Last summer our incoming waterline broke [fairly long; maybe 1/4 mile or more]. Since it is near the telephone line, I was required to call and have that line marked before we could dig. I called the big V; I got a recording that identified itself a being 400 miles away. After completing the various submenus, it gave me a number to call [we are now 10 to 15 minutes into the call]. I called that number [in a city only 125 miles away]. A person answered the phone. She had no idea why they had given the number; it was a software company. Back to big V again. A different number. After 15 more minutes [a lake was starting to form], I got a person. Told her the problem. She asked if it was an emergency. I said yes. She said since it was an emergency she could send someone out in 3 to 4 days! I talked to the guy with the backhoe [have known him for years]. He said he knew the two guys who took care of this for big V. He called them and they were there in 15 minutes.

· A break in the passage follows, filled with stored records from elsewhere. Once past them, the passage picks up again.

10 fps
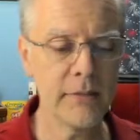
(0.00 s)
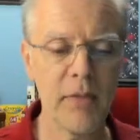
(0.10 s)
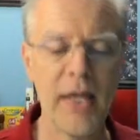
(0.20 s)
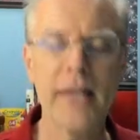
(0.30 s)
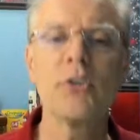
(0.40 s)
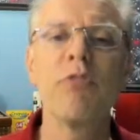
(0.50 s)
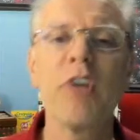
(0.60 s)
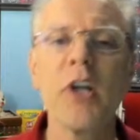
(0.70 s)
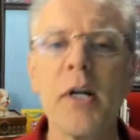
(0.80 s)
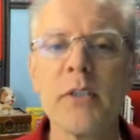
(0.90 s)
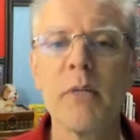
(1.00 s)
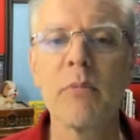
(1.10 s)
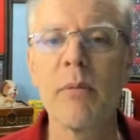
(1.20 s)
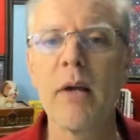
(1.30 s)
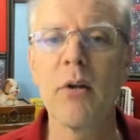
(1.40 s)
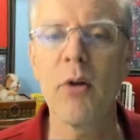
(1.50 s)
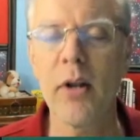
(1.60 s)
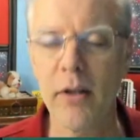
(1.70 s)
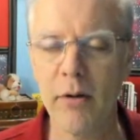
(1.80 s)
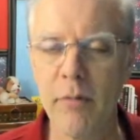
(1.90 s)
as you figure out something about your
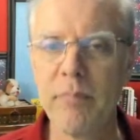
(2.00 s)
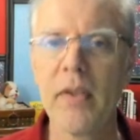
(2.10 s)
audio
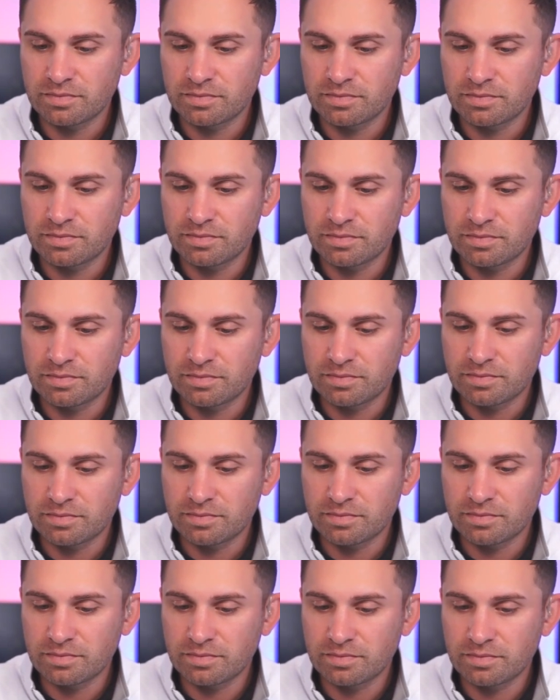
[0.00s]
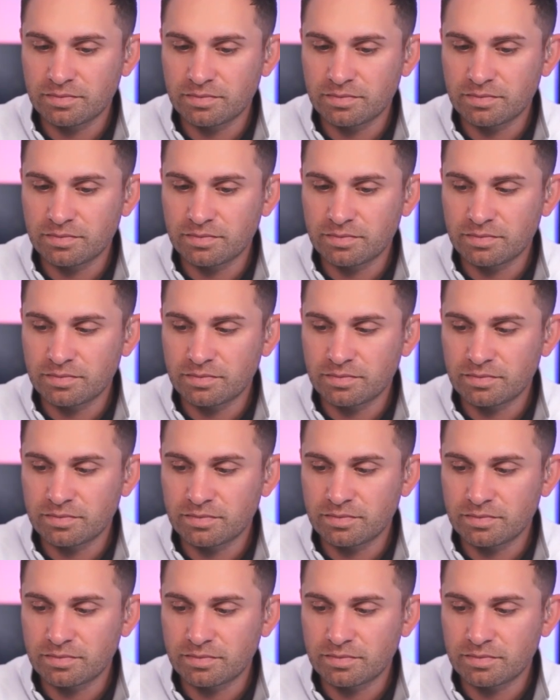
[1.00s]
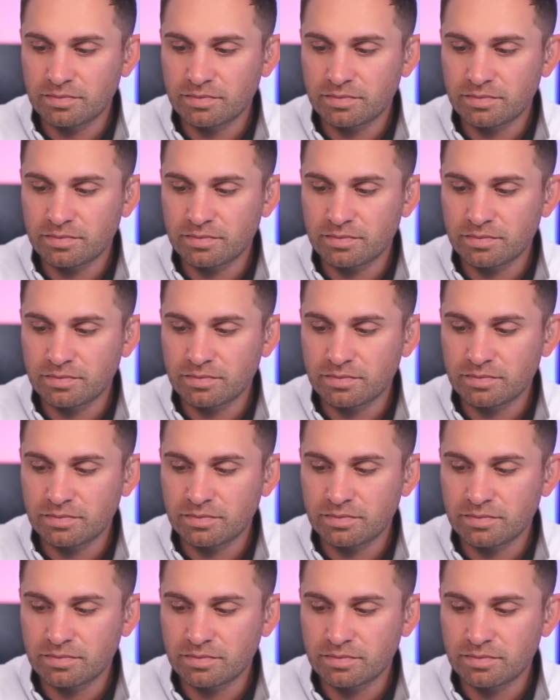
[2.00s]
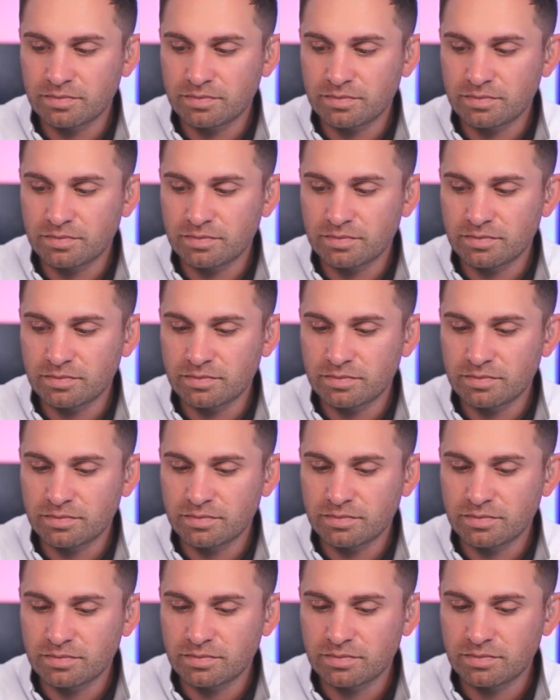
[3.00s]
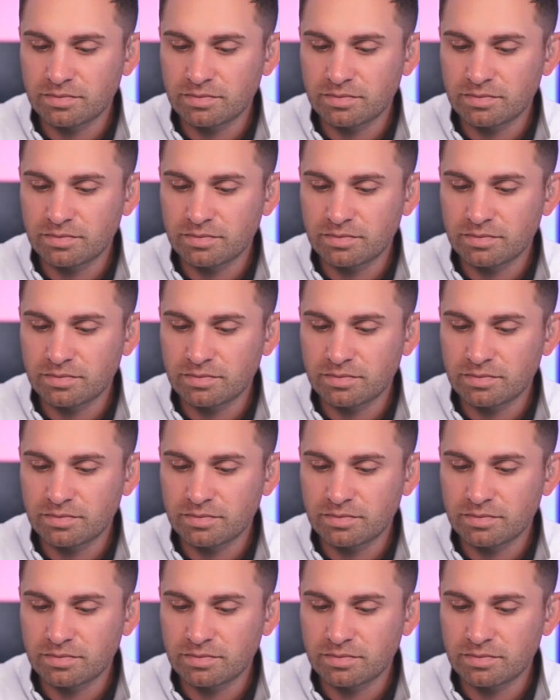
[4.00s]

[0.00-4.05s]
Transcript: The person shown says nothing.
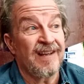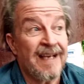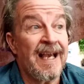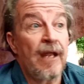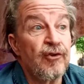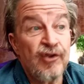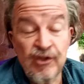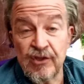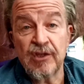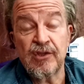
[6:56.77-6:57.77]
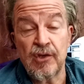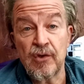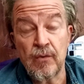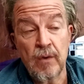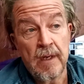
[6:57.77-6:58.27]
And the countries that
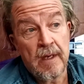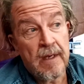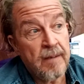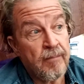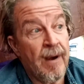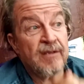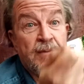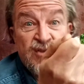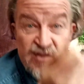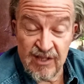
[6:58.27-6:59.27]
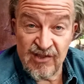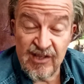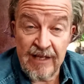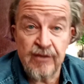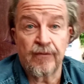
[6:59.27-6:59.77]
do perhaps most
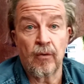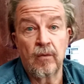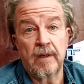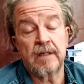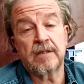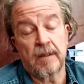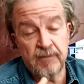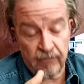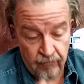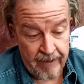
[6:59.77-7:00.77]
successful in terms of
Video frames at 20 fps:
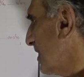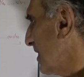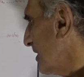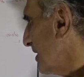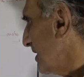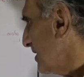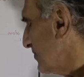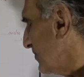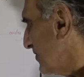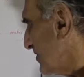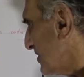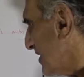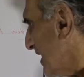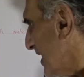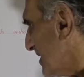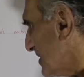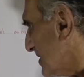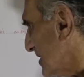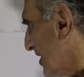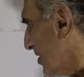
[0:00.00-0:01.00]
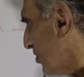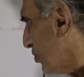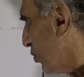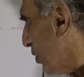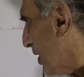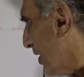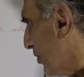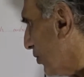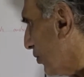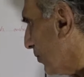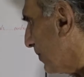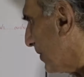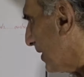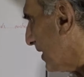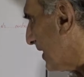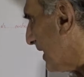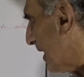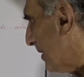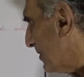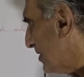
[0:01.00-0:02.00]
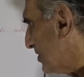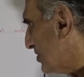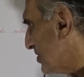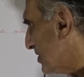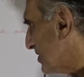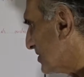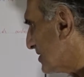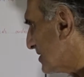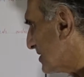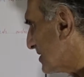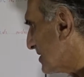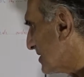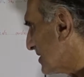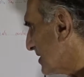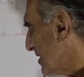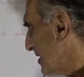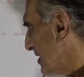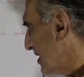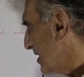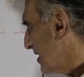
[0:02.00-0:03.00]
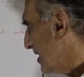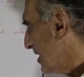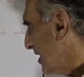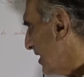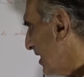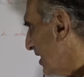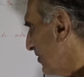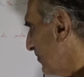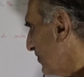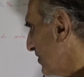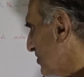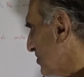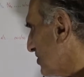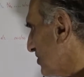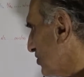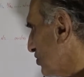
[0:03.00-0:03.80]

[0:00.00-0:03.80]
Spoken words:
which has a quadruple dimensions, in which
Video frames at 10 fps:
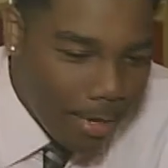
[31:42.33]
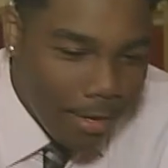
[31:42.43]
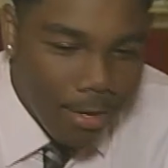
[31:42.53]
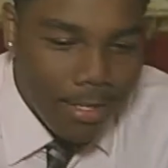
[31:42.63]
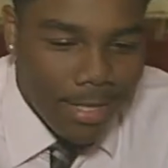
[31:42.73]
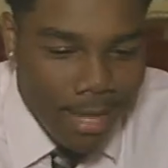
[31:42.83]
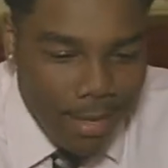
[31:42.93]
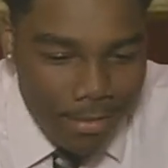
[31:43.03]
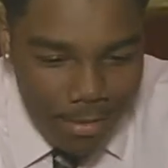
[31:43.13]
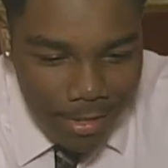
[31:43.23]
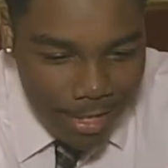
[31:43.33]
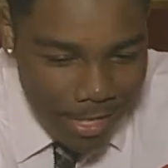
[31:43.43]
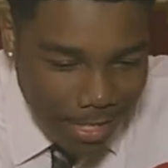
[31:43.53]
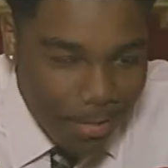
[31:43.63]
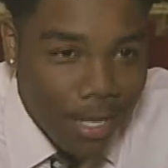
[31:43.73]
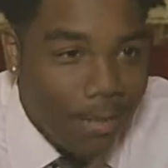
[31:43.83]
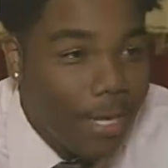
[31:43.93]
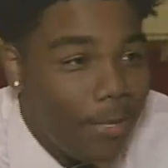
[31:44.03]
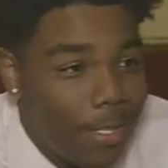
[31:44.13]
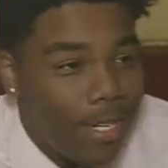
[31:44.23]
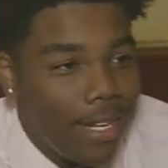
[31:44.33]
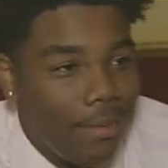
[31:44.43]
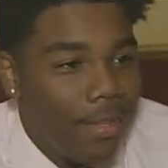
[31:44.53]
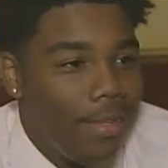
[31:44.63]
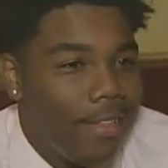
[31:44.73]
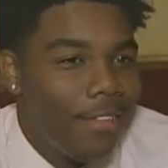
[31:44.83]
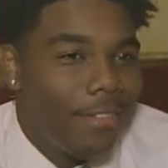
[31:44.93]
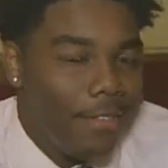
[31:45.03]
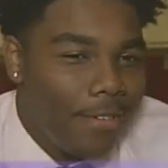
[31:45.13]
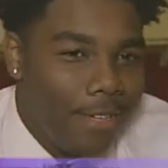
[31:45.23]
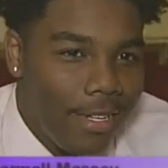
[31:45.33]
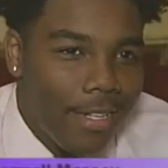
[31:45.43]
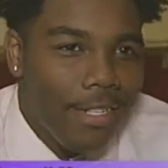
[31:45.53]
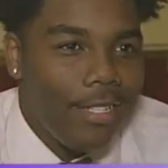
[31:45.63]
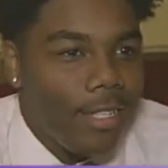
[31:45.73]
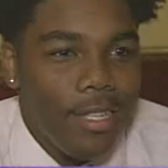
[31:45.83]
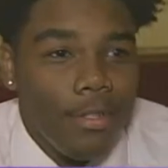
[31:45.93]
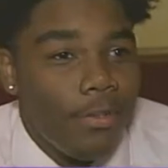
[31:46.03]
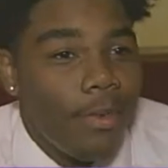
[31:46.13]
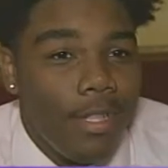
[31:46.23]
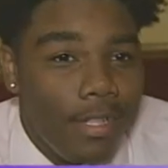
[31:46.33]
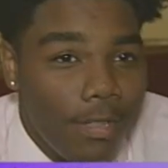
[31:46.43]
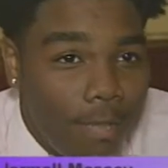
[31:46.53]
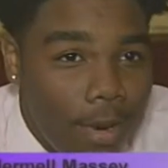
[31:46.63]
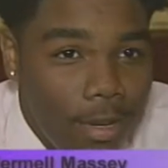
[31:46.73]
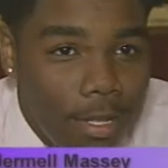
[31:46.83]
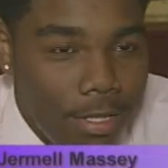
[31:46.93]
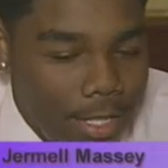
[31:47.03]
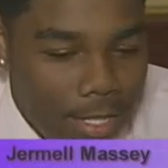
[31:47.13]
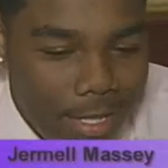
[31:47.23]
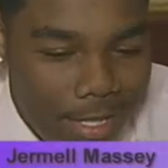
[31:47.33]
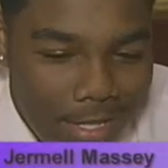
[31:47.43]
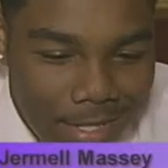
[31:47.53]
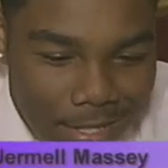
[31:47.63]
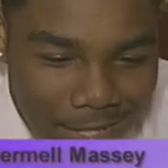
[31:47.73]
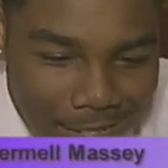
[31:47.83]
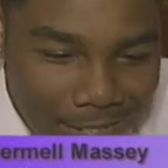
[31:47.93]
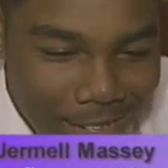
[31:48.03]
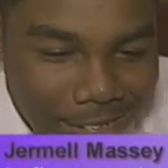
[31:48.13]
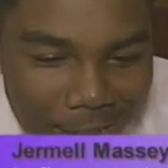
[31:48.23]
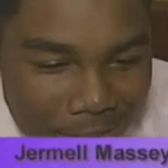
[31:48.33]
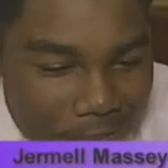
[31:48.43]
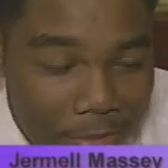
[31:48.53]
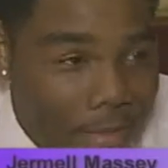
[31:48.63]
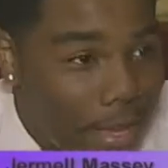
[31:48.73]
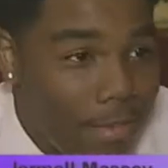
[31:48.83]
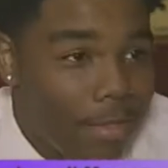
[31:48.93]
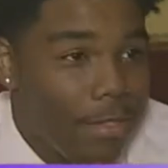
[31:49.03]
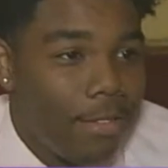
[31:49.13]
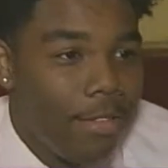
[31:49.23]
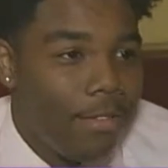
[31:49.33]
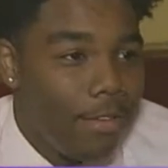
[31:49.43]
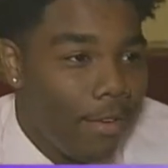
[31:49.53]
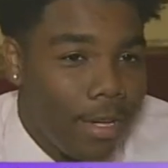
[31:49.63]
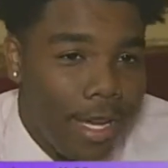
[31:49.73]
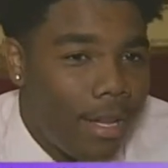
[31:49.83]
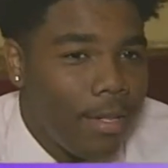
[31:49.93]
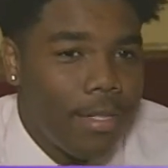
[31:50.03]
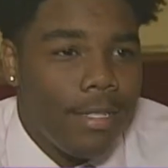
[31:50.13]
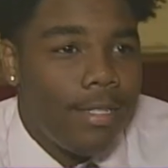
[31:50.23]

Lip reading: My goals in life is to be the best person I can be. Either whether it's balling or just having a family, you know, going to college.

So much for service. ;0)))

Best Wishes,,,,,

Z

-- Z1X4Y7 (Z1X4Y7@aol.com), January 01, 2002.


We have a menu system. There is no option for asking helen for help with a missing person, and yet I have received several of those. There were two of them just this week. None of my other coworkers or supervisors have ever gotten one. I've gotten pretty good at finding all the relevant info and telling the customer who to call and what to ask. I never know what happened later. Most of the time, I'm pretty sure it was something bad. All of the callers have mentioned the punctuality of the missing person.

If you travel, give someone you trust your confirmation numbers for flights, hotel rooms, rental cars, and tours. Try to pre-plan your route, make sure someone knows your plans, and try to stick to them. Give them a time frame for either seeing your lovely self or hearing from you by phone. Check in periodically.

Instruct your trusted other person to report to the police that you are missing within an agreed upon time frame if s/he doesn't hear from you. Many businesses will not give customer information to anyone other than the police.